La convinzione che quella
donna, che corteggiava con insistenza, si fosse
fidanzata con un
altro uomo. La rabbia di sentirsi respinto, la volontà di punire colui che si sarebbe posto come rivale e che, con coraggio, lo avrebbe affrontato per dirgli: «Lascia stare
Patrizia».
Sarebbe questo il
movente - un sentimento di rivalsa, orgoglio ferito e non accettazione dell’essere respinto della barista di cui si era invaghito - che sarebbe alla base dell’
omicidio di
via Gottardo e che avrebbe spinto
Luigi Oste,
fermato nella serata del
5 novembre, ad
uccidere Massimo Melis, 52anni,
dipendente della
Croce verde freddato con un colpo di pistola la sera del
31 ottobre. Luigi Oste ha
62 anni e gestisce, con i figli dell’ex compagna deceduta, il bar
“L’Angelo azzurro” di
corso Vercelli. Ed è lì, dove è stato visto lavorare per tutta la settimana, che è stato fermato. Interrogato dalla
pm Chiara Canepa, che lo accusa di omicidio volontario, l’uomo, difeso dall’

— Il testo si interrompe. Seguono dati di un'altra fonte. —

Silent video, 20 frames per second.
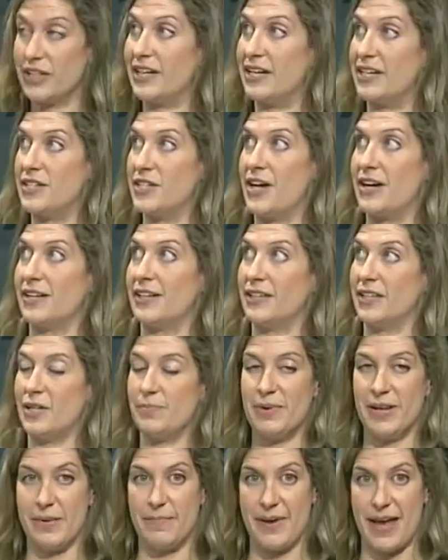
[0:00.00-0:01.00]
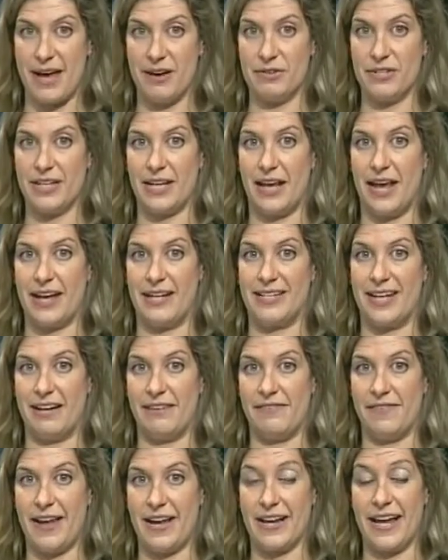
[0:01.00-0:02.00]
going to talk a little bit about
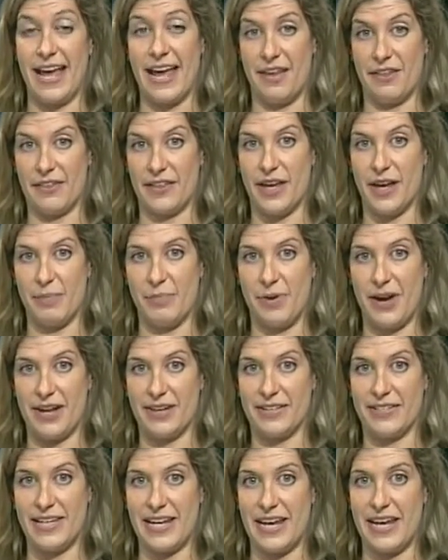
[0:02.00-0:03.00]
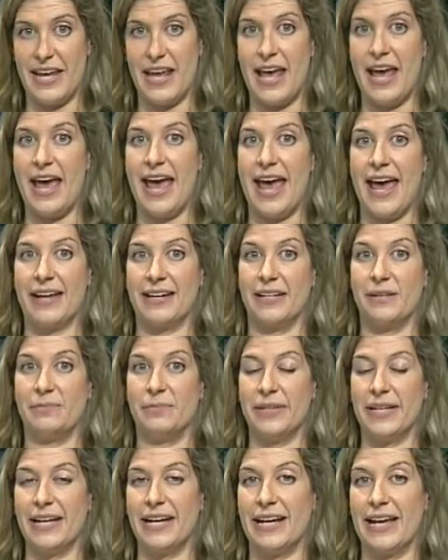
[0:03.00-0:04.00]
identifying a healthcare proxy and
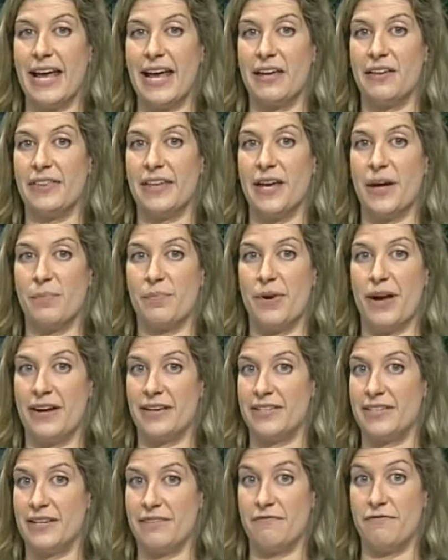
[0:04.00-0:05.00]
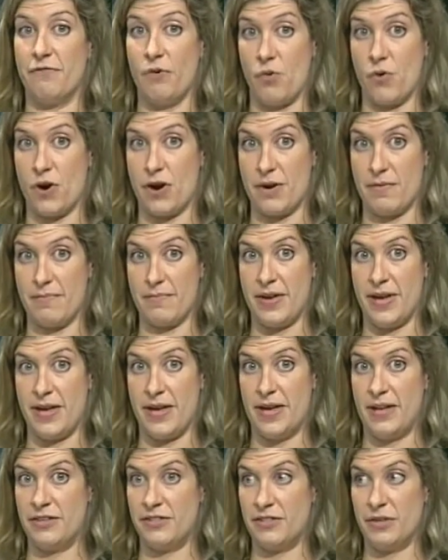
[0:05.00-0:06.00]
completing a healthcare proxy form.
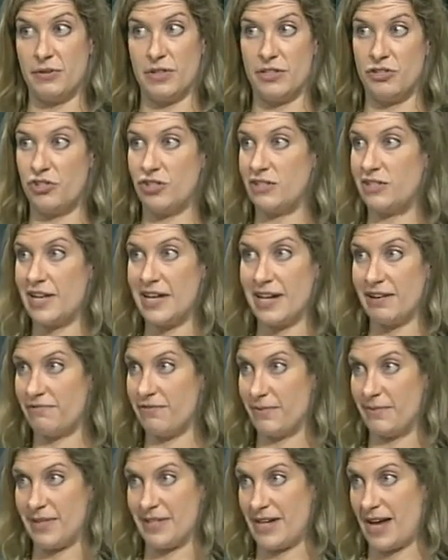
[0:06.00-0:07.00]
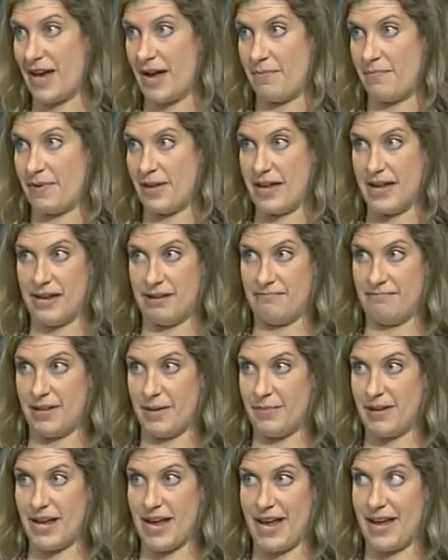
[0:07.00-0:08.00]
So let's just take it from the top and let
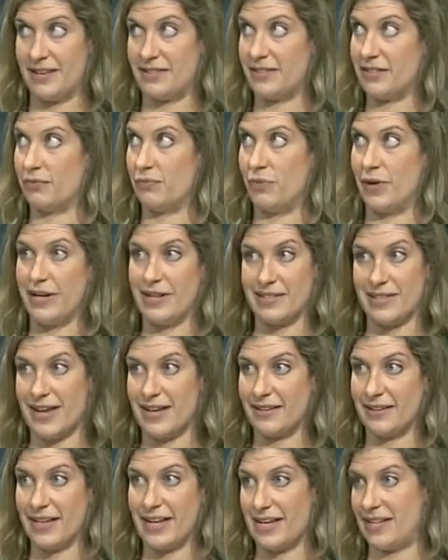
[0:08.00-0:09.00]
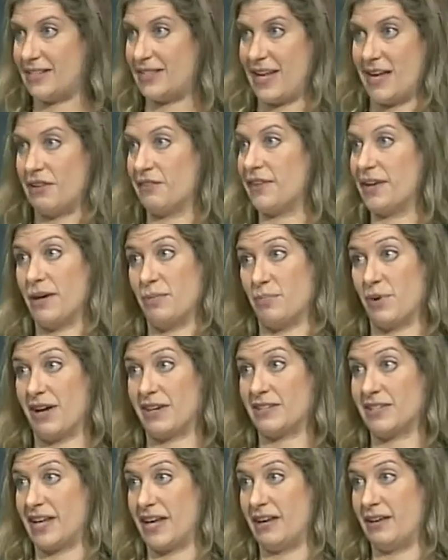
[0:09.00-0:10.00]
me ask, what exactly is a healthcare
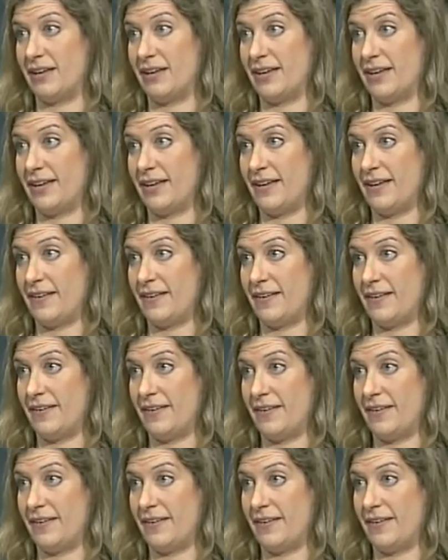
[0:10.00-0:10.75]
proxy? Great.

avvocato Salvo Lo Greco, si è avvalso della facoltà di non rispondere.
Nel decreto di fermo si motiva il fermo con il
pericolo di fuga. E si riportano testimonianze e messaggi che dimostrerebbero come la vittima avrebbe provato a difendere l’amica
Patrizia Cataldo, che
aveva paura di
Oste e delle sue insistenze, affrontando l’indagato. Secondo la polizia, ad inchiodare Oste, oltre ai
messaggi, sono le immagini delle
telecamere della
zona, che lo avrebbero inquadrato in prossimità della macchina parcheggiata in cui si trovava Melis, in un orario compatibile con quello del delitto.
L’
arma, un
revolver calibro 38, non è stata trovata. Ad Oste, perquisito nella sua abitazione e nel locale che di fatto gestisce, non viene contestato il possesso di armi. Secondo gli inquirenti, la donna di cui Oste si sarebbe infatuato, Patrizia, che lavora in un altro a circa 30 metri da “L’angelo azzurro”, avrebbe temuto il 62enne. Sia per i modi in cui l’avrebbe pressata per convincerla ad avere una relazione con lui - appostamenti sotto casa e davanti al bar in cui lei lavorava, secondo quanto riferito agli inquirenti - sia per la “personalità” dell’uomo. Oste ha precedenti. Lo scorso 30 giugno era stato fermato per resistenza e tentato furto di una pistola durante una lite con un automobilista: avrebbe malmenato un carabiniere. A
Vercelli era stato coinvolto in un processo per ricettazione di alcolici, in concorso con altri
indagati romeni.
Massimo Melis aveva incrociato Oste al bar, e nel quartiere in cui vivevano sia i due uomini che Patrizia, che in passato, con Melis, aveva avuto una relazione. Massimo e Patrizia erano rimasti amici. E dalla scorsa estate, da quando Patrizia si sarebbe sentita pressata da Oste, Massimo si sarebbe offerto di proteggerla. Ecco perché, la sera, quando poteva, Melis accompagnava a casa l’amica. Come avvenne la sera del delitto. Patrizia non aveva mai denunciato Oste. Sperando che le sue insistenze cessassero, avrebbe, di recente, fatto sapere al 62enne: «Sono fidanzata». Una frase che però, anziché fare desistere lo spasimante, avrebbe peggiorato le cose. Oste - sempre secondo l’ipotesi dell’accusa - si sarebbe ingelosito. Anche, e in particolare, di Massimo.
La tesi degli inquirenti è ancora in fase di verifica. L’
inchiesta è aperta. Del proprio assistito, originario di
Piazza Armerina (Enna), l’avvocato Lo Greco non parla. «Ci sono indagini in corso, aspettiamo che facciano il loro corso», dichiara il legale.